Parenting, I learned, was just as much about my learning and growth as it was me facilitating the learning and growth of my children.

I thankfully further learned from listening to fellow parents a little farther down the road than me that my experience with successes, conundrums and all, is common.

Out of the Ordinary, Came the Extraordinary for Us

My personal experiences in parenting motivates me to write on the subject. This is a humbling reflection for me. The reason is evident in the years before my husband and I started a family. The reason is found throughout our parenting years. It is magnified in our lived, contrasting experience as a family today.

My husband and I both come from less-than-ideal backgrounds. We both experienced abuses but in vastly different ways. Our desires to escape the effects of struggles our parents had generated what I see now as impressive determination. In those early years, my observation was that if I exercised my power to make different choices than I had seen in my family, I could succeed.

My husband and I worked to take all the good from our backgrounds and create productive views, communication patterns, and experiences in our sphere of reality.

Everyone’s Experience and Growth Curve is Unique, but Common Enough to Relate

I am sensitive to the fact that escaping the grips of mental illness, poor decisions, and forces beyond our control by our choices alone is not always a guarantee. What I experienced is that my cause-and-effect lived reality did put force behind my faith in what I applied as a solution.

This is relevant because I have come to know that a greater majority of parents have also come from less-than-ideal backgrounds. Furthermore, the perspective I write from is also meaningful because even in the BEST homes, the the world we all live in will still produce wounds, scathing experiences, scarring effects, impacting one individual differently than another. It also provides plenty of hope to focus on to escape tragedy, if not eventually.

We are in a constant state of woundedness and healing in tandem with the drive and requirement to experience joy and lightening. I credit my background for teaching me so much about what I didn’t want, that I could feel when we were heading the wrong or the right direction - (although I couldn’t tell you at all what “what I did want” actually looked like). At times I joked with God and myself as I labeled this “parenting by braille.”

Alone, but Not

It is not uncommon that people who know our family ask how we got our children to be such great friends, individuals, contributors to work, social, and home. “It takes a tribe” always pops to the forefront of my answers, and truly, our tribe has been a great influence in our lives. It is a tribe that started in college, grew in our first and second neighborhoods, and now continues to impact our (now) adult children as they navigate the big world on their own paths.

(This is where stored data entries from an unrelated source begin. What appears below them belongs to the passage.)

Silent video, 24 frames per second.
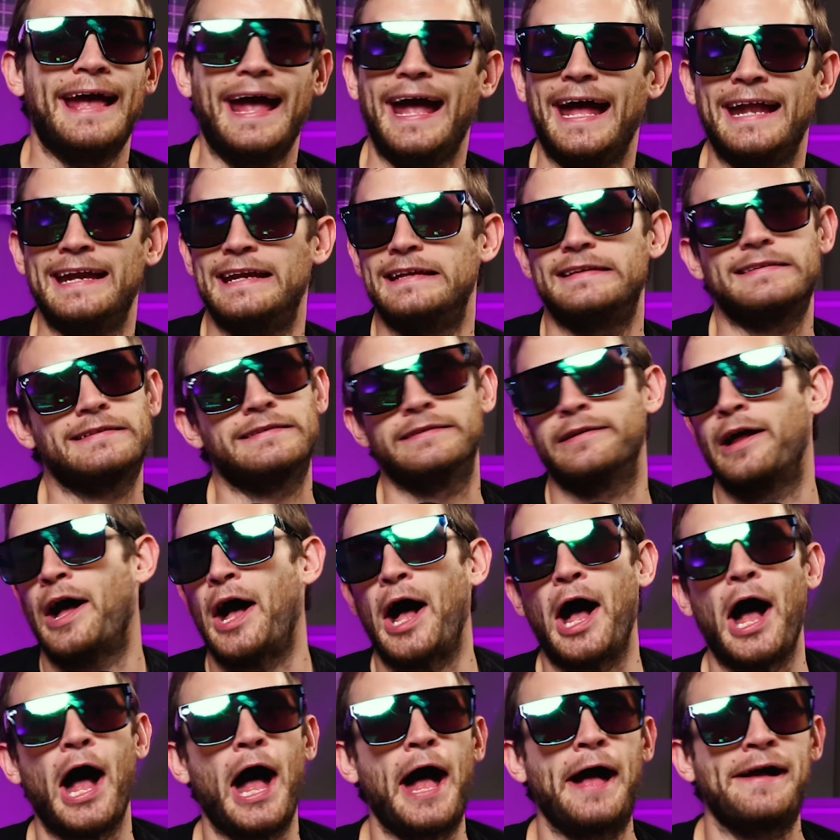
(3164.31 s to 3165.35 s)
And it's
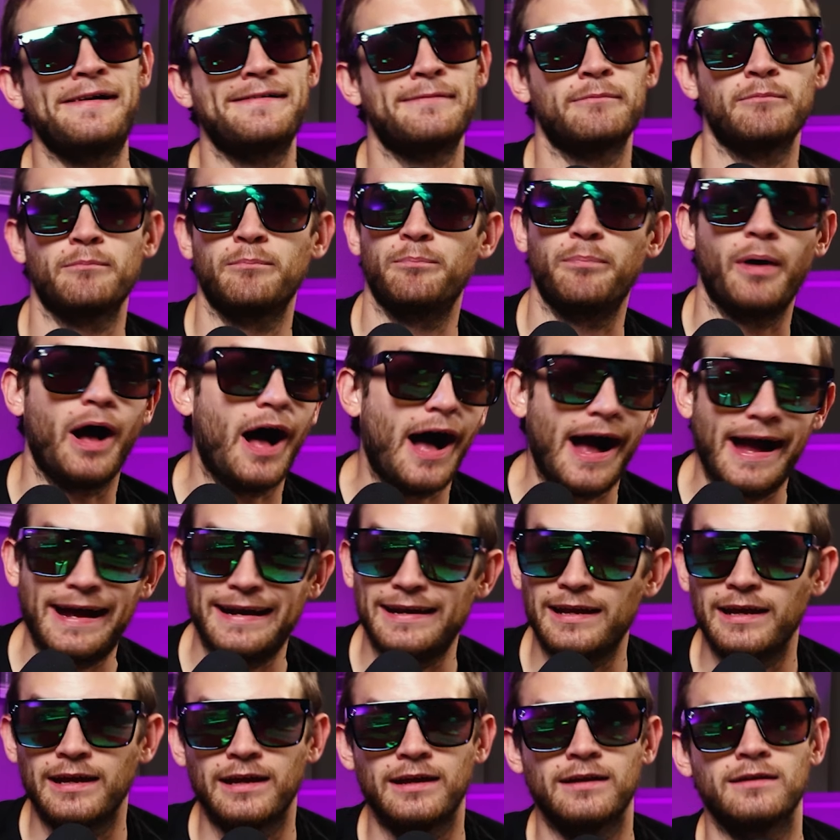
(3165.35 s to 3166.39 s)
not
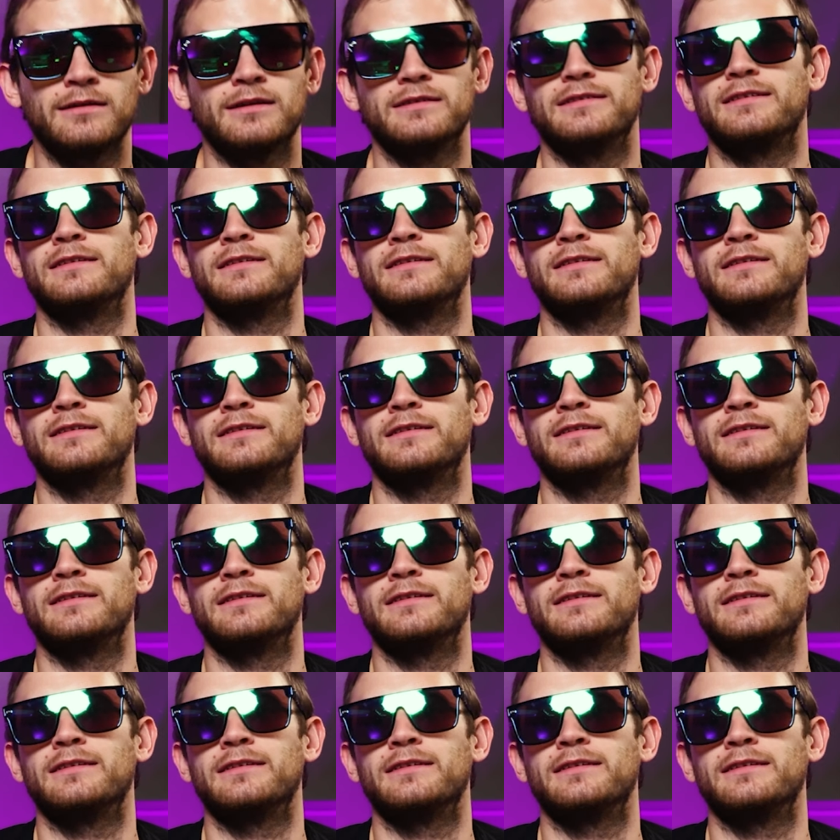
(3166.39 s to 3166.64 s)
Biden,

My husband and I have also learned that leveraging the help from a tribe is vastly more effective when empowering is practiced in the home. From those critical first moments with my oldest daughter to seeing the desire in my children’s faces to be effective and matter, and on to today as we navigate young adult years, the inkling I had in those first moments remains a critical compass, “Empower.”

Perhaps it is because as a mother at 23 years of age, I somehow felt strengthened against the odds. The need to empower others may have been emphasized through seeing toddlers overpower each other. It was highlighted as our family took charge when teachers bypassed needs and created education gaps that needed to be filled. I felt it as I imagined how my children would function in a complicated world when they turned 18.

In the Spirit of Giving Back to Our Tribe

What I do know is that we can and must learn from each other. My husband and I have been asked by many over the years to write a parenting book. After much debate, and despite experiencing humility and inadequacy in answering such a request, with a little more perspective in our stage of life, my desire is to contribute value to the parenting conversation.

I am grateful to be able to share our little, forever beginnings with you, and hope you will share yours, too.